3. Some branches and roses are already dead, but they continue to absorb energy from the shrub limiting its growth

If we apply this idea to our life, we will realize that over time we can accumulate too many relationships, interests, activities, commitments… which consume all our time and energy. We have to accept that sometimes we just can't do everything and we have to close some chapters to enjoy the things and people that really matter to us. Sometimes we have to do a preventive pruning, choosing to have less to enjoy more.

Other times we have to do a "curative pruning". It's about those relationships, places and things that have long been dead, in the metaphorical sense of the word, so we have to let them go.


There is a point where we just have to accept that we have tried everything with that person to change, but to no avail. Or we tried everything at work and things haven't changed. We need to understand that there is a time to persevere and another to give up, that some endings are happy and others are simply necessary.

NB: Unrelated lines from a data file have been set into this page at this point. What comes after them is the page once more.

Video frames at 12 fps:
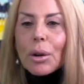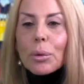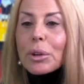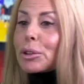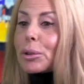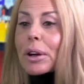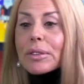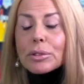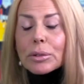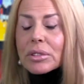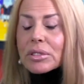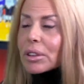We do have
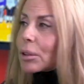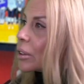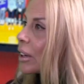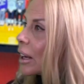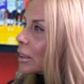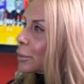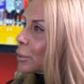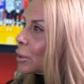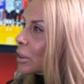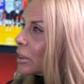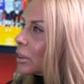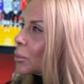students that go to
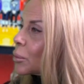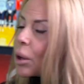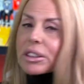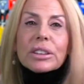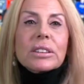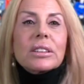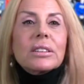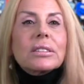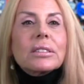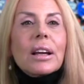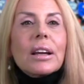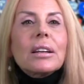California, Washington
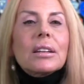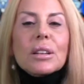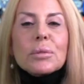State.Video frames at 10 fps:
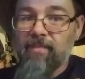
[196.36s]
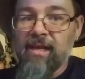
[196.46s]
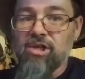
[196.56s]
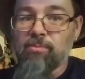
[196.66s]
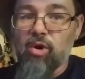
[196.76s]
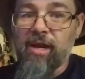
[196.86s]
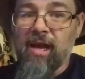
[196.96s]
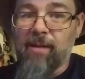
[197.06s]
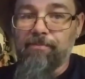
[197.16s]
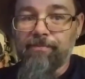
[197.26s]
hit your boy
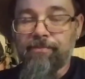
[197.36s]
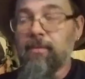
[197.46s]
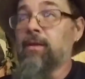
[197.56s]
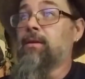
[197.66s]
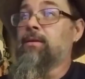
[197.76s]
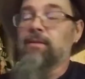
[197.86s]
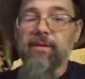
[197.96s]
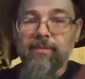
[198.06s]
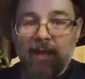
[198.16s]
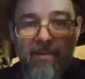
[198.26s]
up.
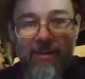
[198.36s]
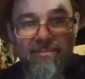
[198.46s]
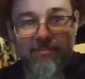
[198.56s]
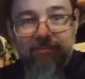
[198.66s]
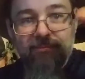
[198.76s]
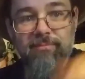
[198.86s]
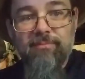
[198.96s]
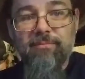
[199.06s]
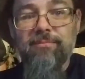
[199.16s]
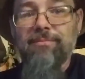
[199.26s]
Leave a comment.
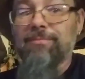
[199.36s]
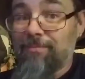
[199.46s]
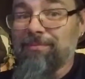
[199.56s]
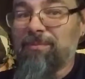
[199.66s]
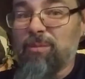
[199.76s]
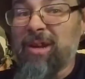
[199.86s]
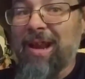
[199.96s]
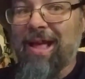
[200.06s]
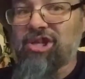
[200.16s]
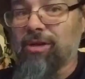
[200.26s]
We'll
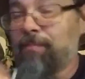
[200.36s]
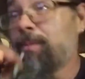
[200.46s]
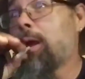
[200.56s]
get at you.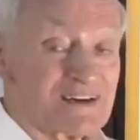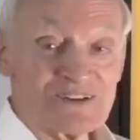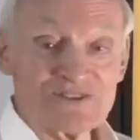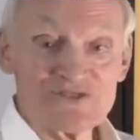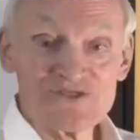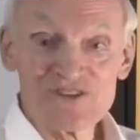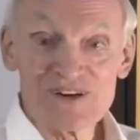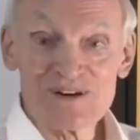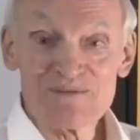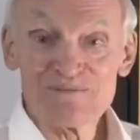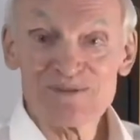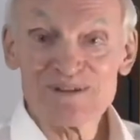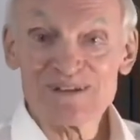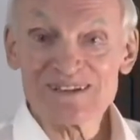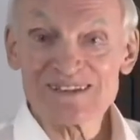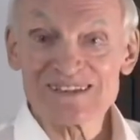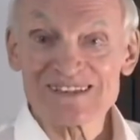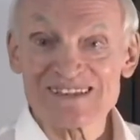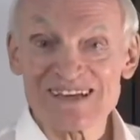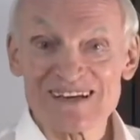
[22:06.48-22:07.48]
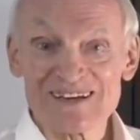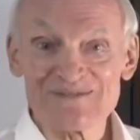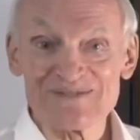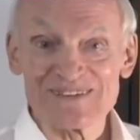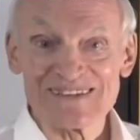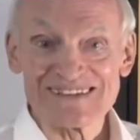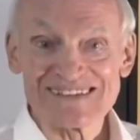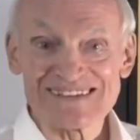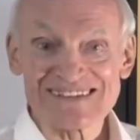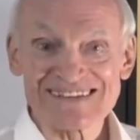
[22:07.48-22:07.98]
jumbled
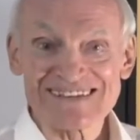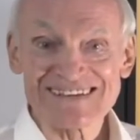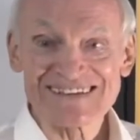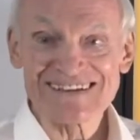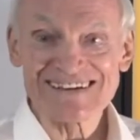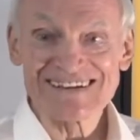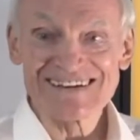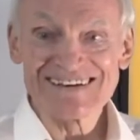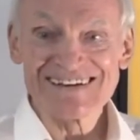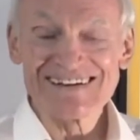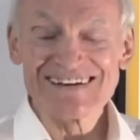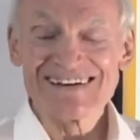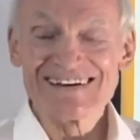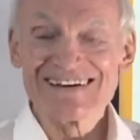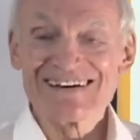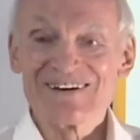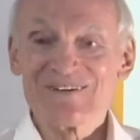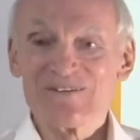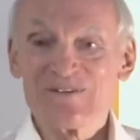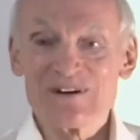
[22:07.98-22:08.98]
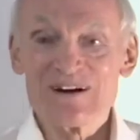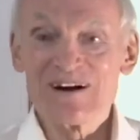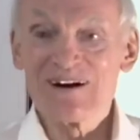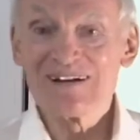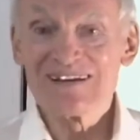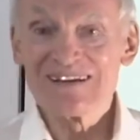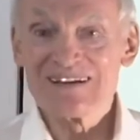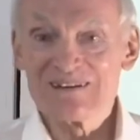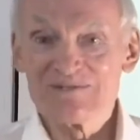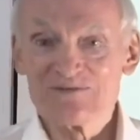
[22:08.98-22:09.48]
segments. We all
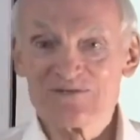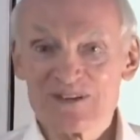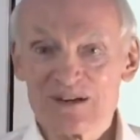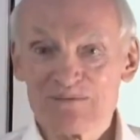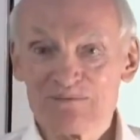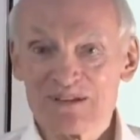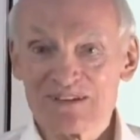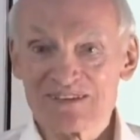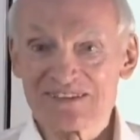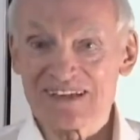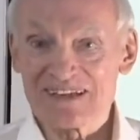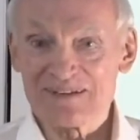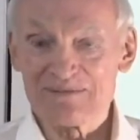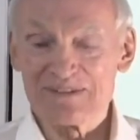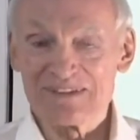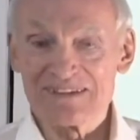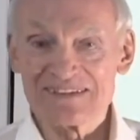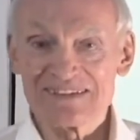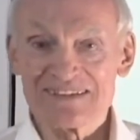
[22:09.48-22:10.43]
love jumbled segments.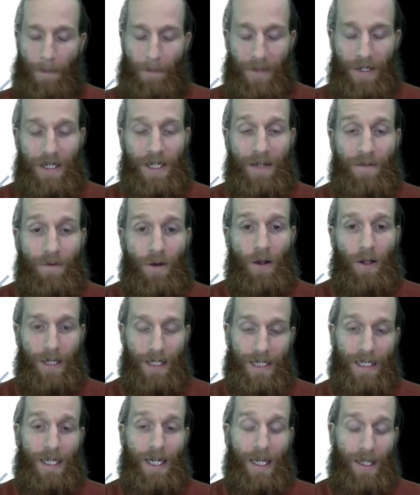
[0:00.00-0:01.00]
The default
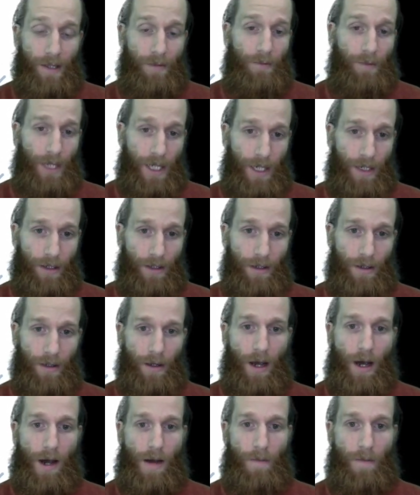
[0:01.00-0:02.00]
is to take the mean
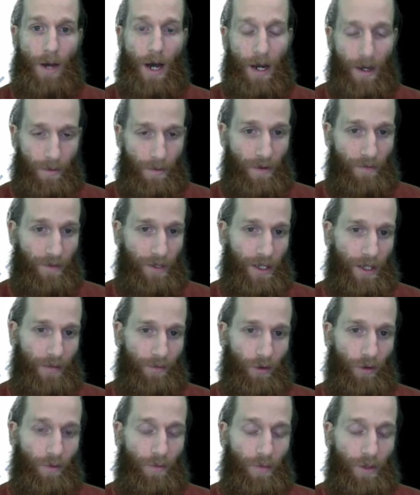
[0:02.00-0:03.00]
on a pivot
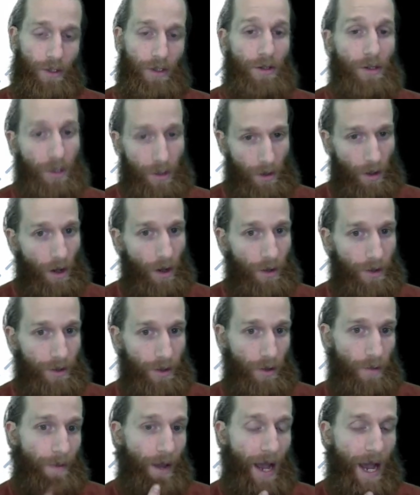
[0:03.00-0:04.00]
table, but you can
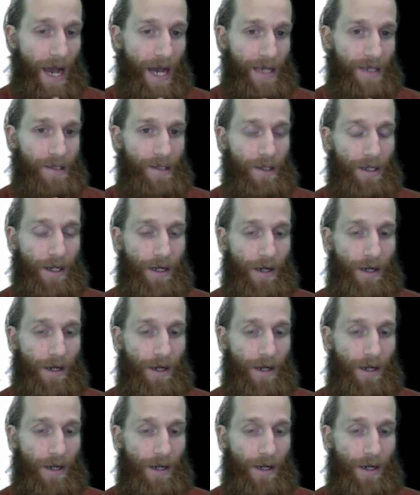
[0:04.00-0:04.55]
also pass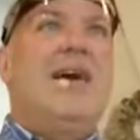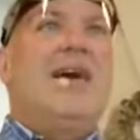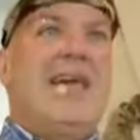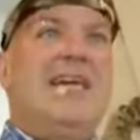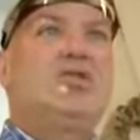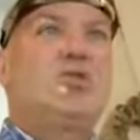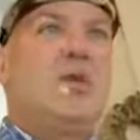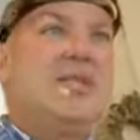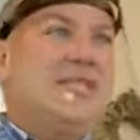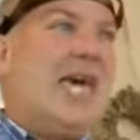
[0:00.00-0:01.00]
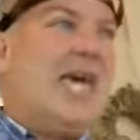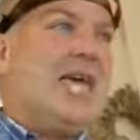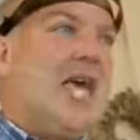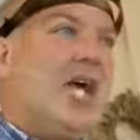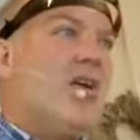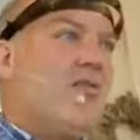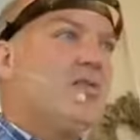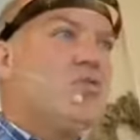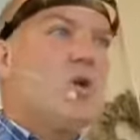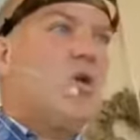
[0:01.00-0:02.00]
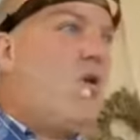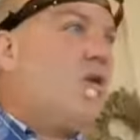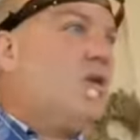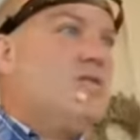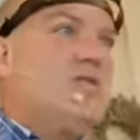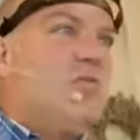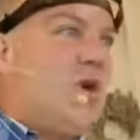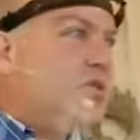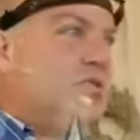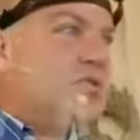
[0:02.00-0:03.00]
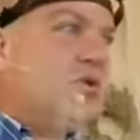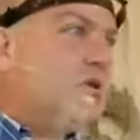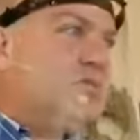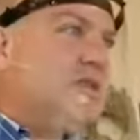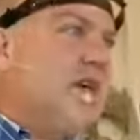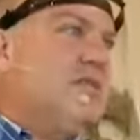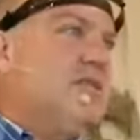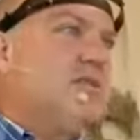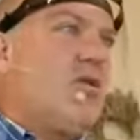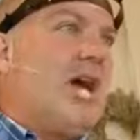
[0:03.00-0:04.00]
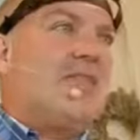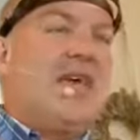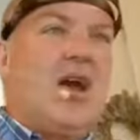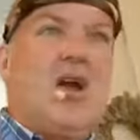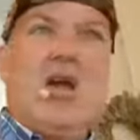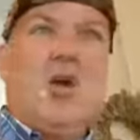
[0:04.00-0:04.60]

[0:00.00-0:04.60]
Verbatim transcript: he's going to take care of us regardless of what the circumstances are out there.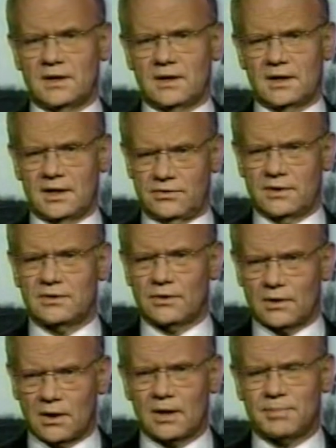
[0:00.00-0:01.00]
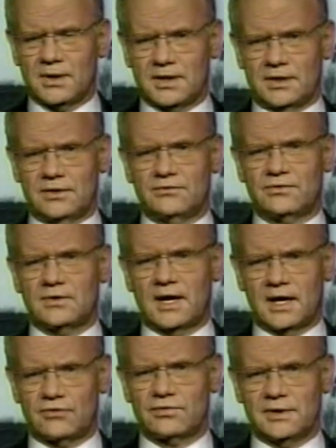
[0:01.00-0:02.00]
And I think there are plans
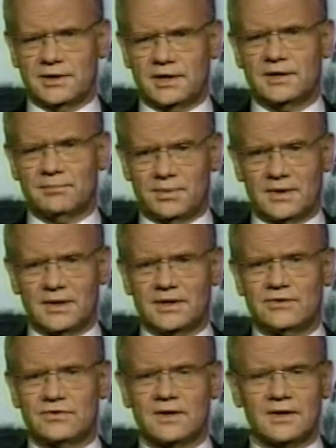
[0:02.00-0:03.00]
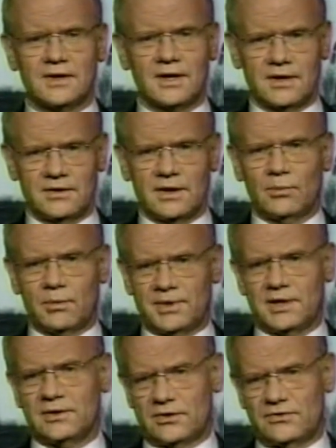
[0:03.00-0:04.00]
actually in place, and they will be
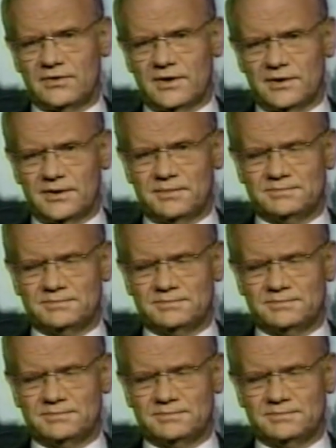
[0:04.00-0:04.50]
enunciated.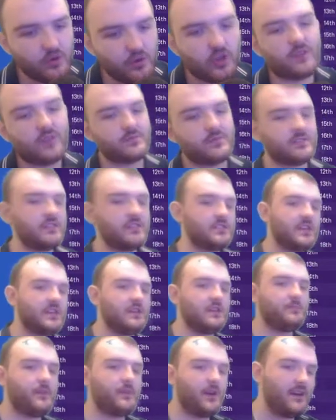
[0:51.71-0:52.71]
You can obviously
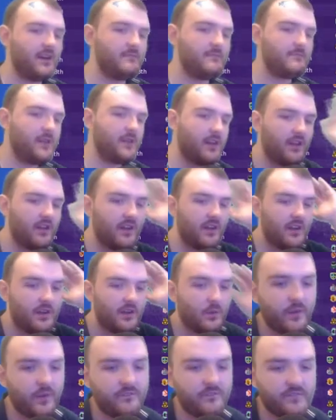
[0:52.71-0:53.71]
see behind me,
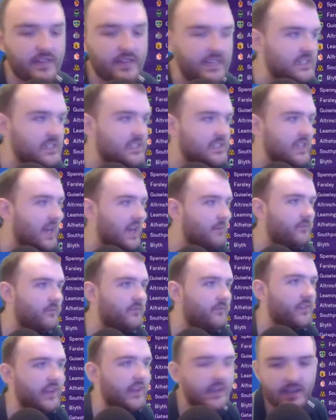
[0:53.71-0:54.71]
we finished
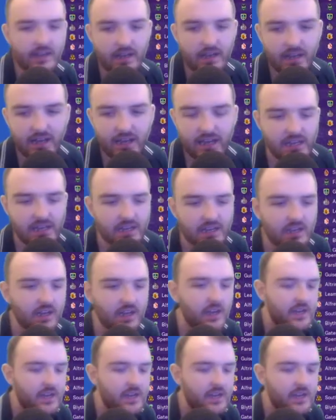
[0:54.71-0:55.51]
10th in the league.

A foolproof technique to know if you need to put an end point

If you have been thinking for a long time that you have to finish something but you don't have the courage to take the last step, one technique that will help you decide is to imagine what your life will be like in two or five years if everything continues as before or gets worse. Imagine how you will feel and what the results would be of not putting an end point at this very moment.

If you still cling to hope, ask yourself if it has a solid foundation or is it built on quicksand. Is this hope rational or is it a defense mechanism that prevents you from addressing the problem?


If you don't like the scenery unfolding in front of you, take the largest pencil you can find and draw the end point. Before you will open other chapters that you have yet to write.